Troubleshooting Matchmaking

0

Hello,

I'm trying to run GameLift with FlexMatch and a custom game server in C# using .net 3.5 SDK.

After the event FLEET_STATE_ACTIVATING I get several SERVER_PROCESS_CRASHED, then a FLEET_STATE_ACTIVE and FLEET_SCALING_EVENT.

After that several SERVER_PROCESS_CRASHED including a SERVER_PROCESS_TERMINATED_UNHEALTHY after a while.

Is there a way to debug these errors? Is there a log file somewhere?

For example, this is one error

SERVER_PROCESS_CRASHED Server process exited without calling ProcessEnding(), exitCode(134), launchPath(/local/game/GameServer), arguments(null), instanceId(i-0945e4522bdd8f0cb), publicIP(34.219.22.237), gameSessionId(none), occurrences(216 for this instance in a 5 minute period)

I'm able to log in to that instance using ssh, the game folder doesn't contain any log. The game session is never created, so that log doesn't exist neither. There's nothing in s3.

Please help, thanks!

Edit1:

I was somehow able to progress a little, I'm getting a matchmaking ticket created, it goes from QUEUED, to PENDING and then FAILED.

    aws gamelift describe-matchmaking --ticket-ids 656a5ac8-a497-4d87-9b1d-14cafdf45b15 --region us-west-2
{
"TicketList": [
{
"TicketId": "656a5ac8-a497-4d87-9b1d-14cafdf45b15",
"ConfigurationName": "machinal-matchmaking-config-bot",
"Status": "FAILED",
"StatusReason": "UNEXPECTED_ERROR",
"StatusMessage": "An unexpected error was encountered during match placing.",
"StartTime": 1558976856.971,
"EndTime": 1558976859.674,
"Players": [
{
"PlayerId": "763",
"PlayerAttributes": {
"score": {
"N": 0.0
}
},
"Team": "player",
"LatencyInMs": {
"us-west-2": 420
}
}
]
}
]
}

A game session is being created, it ends with state TERMINATED. The game session log is empty.

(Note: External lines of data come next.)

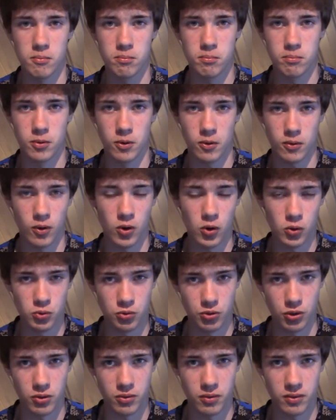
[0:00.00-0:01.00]
But hold
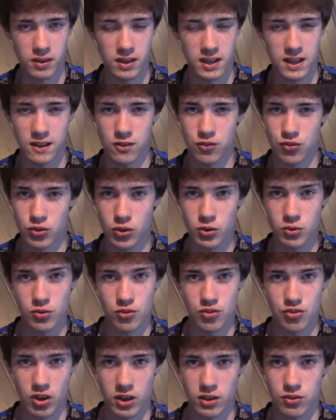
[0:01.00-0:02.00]
on, it's not
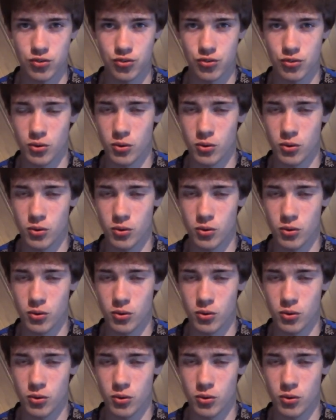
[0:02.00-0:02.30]
just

Game Server Logs 0 File(s) Collected/local/game/sessionLog

I'm clueless, anyone, any help would be really appreciated. Thanks!

Edit2:

I'm still struggling to integrate FlexMatch, but I did some progress with the debugging, I'll share it here because it could be useful for others.

Just as a general advice, always use full paths to the files.

I have a run.sh

#!/bin/bash
# the exec command here is important, if not you'll get that the InitSDK is being called from an unknown process
exec /local/game/GameServer >> /tmp/machinal_stdout.txt 2>> /tmp/machinal_stderr.txt

Then there's the install.sh

#!/bin/bash
# Install packages using yum
sudo yum update -y && \
sudo yum -y install libunwind.x86_64 libcurl-devel.x86_64 openssl-devel.x86_64 && \
sudo yum clean all
# This way you set env variables for all users
echo 'PORT="9050"' | sudo tee -a /etc/environment
# If you don't add execution permissions, the fleet will end in ACTIVATING state for an hour and then ERROR
sudo chmod a+x /local/game/run.sh
# If you don't create this directory, the following code will fail.
# var outcome = GameLiftServerAPI.InitSDK();
# var logParameters = new LogParameters(new List<string> { "sessionLogs" });
# var processParameter = new ProcessParameters(OnStartGameSession, OnProcessTerminate, OnHealthCheck, port, logParameters);
# outcome = GameLiftServerAPI.ProcessReady(processParameter);
mkdir /local/game/sessionLogs

Remember to change the launch path.

    aws gamelift create-fleet \
...
--runtime-configuration "ServerProcesses=[{LaunchPath=/local/game/run.sh,
ConcurrentExecutions=1}]" \
...

If you set ConcurrentExecutions greater than one, multiple process will write to the same log files, I recommend starting with one, and when everything is fine increase it.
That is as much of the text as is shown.